O crime e atitude de Vavá Mutran chocou a todos. A sociedade paraense, a maçonaria, os funcionários da sefa, a imprensa, as organizações de direitos humanos, as igrejas exigiam uma punição. Os deputados da maioria governistas acuados. O Governador Jader Barbalho encurralado. Eles tentavam encontrar uma saída para defender o assassino, mas a sociedade aumentava a pressão. Jáder e sua maioria não tiveram alternativa e foram obrigadas a aceitar a comissão processante. 

Cinco deputados, dentre estes, eu, José Carlos Lima da Costa. Coube a mim, mesmo sobre ameaça de morte, a tarefa de presidir a Comissão e propor o fim do mandato do assassino. Com apoio da sociedade e dos deputados Luis Cunha e Aldir Viana, concluímos pela cassação histórica do Parlamentar. A perda do mandato foi decretada pelo plenário da Assembléia Legislativa cercado pela população, que de lá não arredou pé até a votação definitiva.

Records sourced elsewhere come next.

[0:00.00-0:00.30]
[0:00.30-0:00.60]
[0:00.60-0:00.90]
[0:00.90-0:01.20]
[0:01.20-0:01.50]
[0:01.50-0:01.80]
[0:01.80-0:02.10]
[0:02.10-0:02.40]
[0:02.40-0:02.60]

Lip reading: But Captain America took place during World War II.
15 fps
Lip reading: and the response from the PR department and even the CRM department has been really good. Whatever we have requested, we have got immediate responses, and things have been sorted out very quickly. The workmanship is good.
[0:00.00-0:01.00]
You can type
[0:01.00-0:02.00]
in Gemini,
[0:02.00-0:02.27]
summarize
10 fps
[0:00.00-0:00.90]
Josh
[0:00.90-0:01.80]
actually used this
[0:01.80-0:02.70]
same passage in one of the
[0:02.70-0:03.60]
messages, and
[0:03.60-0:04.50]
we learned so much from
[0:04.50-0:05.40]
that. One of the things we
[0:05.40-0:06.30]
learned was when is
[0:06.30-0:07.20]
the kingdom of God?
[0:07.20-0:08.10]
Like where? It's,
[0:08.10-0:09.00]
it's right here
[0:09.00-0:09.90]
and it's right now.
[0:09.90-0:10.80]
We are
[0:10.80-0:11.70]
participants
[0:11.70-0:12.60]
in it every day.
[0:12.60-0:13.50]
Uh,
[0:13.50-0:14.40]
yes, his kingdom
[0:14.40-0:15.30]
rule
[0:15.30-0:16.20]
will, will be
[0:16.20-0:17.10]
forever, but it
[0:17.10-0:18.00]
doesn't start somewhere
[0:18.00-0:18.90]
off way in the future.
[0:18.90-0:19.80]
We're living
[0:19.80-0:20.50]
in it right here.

A cassação do deputado foi importante para o seu julgamento pelo assassinato de Daniel Lira Mourão. Vavá foi julgado e condenado como mandante do crime, pena que deveria ter sido cumprida na Penitenciaria de Americano segundo a sentença. Daí em diante seguiu-se uma sucessão de fatos estranhos. Vavá saiu do Tribunal de Justiça para Americano, onde cumpriria pena em regime fechado. Fomos todos para casa com a sensação do dever cumprido.

No dia seguinte, logo pela manhã, surpresa geral. Vavá Mutran, no lugar de ir para o presídio cumprir a sentença, fora transferido para o Hospital da Polícia Militar. Alegavam que ele havia passado mal e a presidente do TJ autorizou a internação no hospital militar. Vavá, protegido pelo poder governamental, ficou ali no hospital por muito tempo. Nunca pisou um só dia no presídio de Americano ou de outra casa penal. 

Um dia, mais uma surpresa geral. A defesa de Vavá, com base em um laudo questionável que atestava ser o assassino portador de uma doença fatal que o levaria a morte em pouco tempo, requereu e obteve o perdão total do estado paraense. Era juiz das execuções penais, o dr. Jaime Rocha e funcionava como fiscal da lei a procuradora de justiça Marilia Crespo.

Vavá Mutran foi perdoado pelo Estado do Pará e saiu livre, teoricamente para morrer em casa da doença terrível descoberta por um médico suspeito. A morte seria breve. Vavá Mutran foi para Marabá e ainda teve força para cometer um outro assassinato. Matou a bala um garoto que pulou o quintal de sua chácara para apanhar umas frutas. 

De 1992 para cá são tantos anos até ontem com a morte de Vavá, o que mudou no Pará? Quase nada, muito pouco. O controle político do Estado continua mantendo vivo a impunidade. O casal de ambientalistas mortos em Ipixuna está ai para comprovar que o Pará é um estado violento, com uma elite violenta, predatória e que recebe a proteção política de governantes corruptos.

Nós da sociedade precisamos retornar as ruas e exigir o fim da impunidade. Foi assim que conseguimos cassar o Vavá Mutran, mas voltamos para casa e eles tomaram conta novamente do poder. Fiz minha parte como presidente da comissão processante, continuo fazendo, embora sem mandato, eles tentam dificultar que eu vença uma eleição, não me querem com mandato, mas nunca puderam calar-me como testemunha desta e de outras história de um Pará infeliz.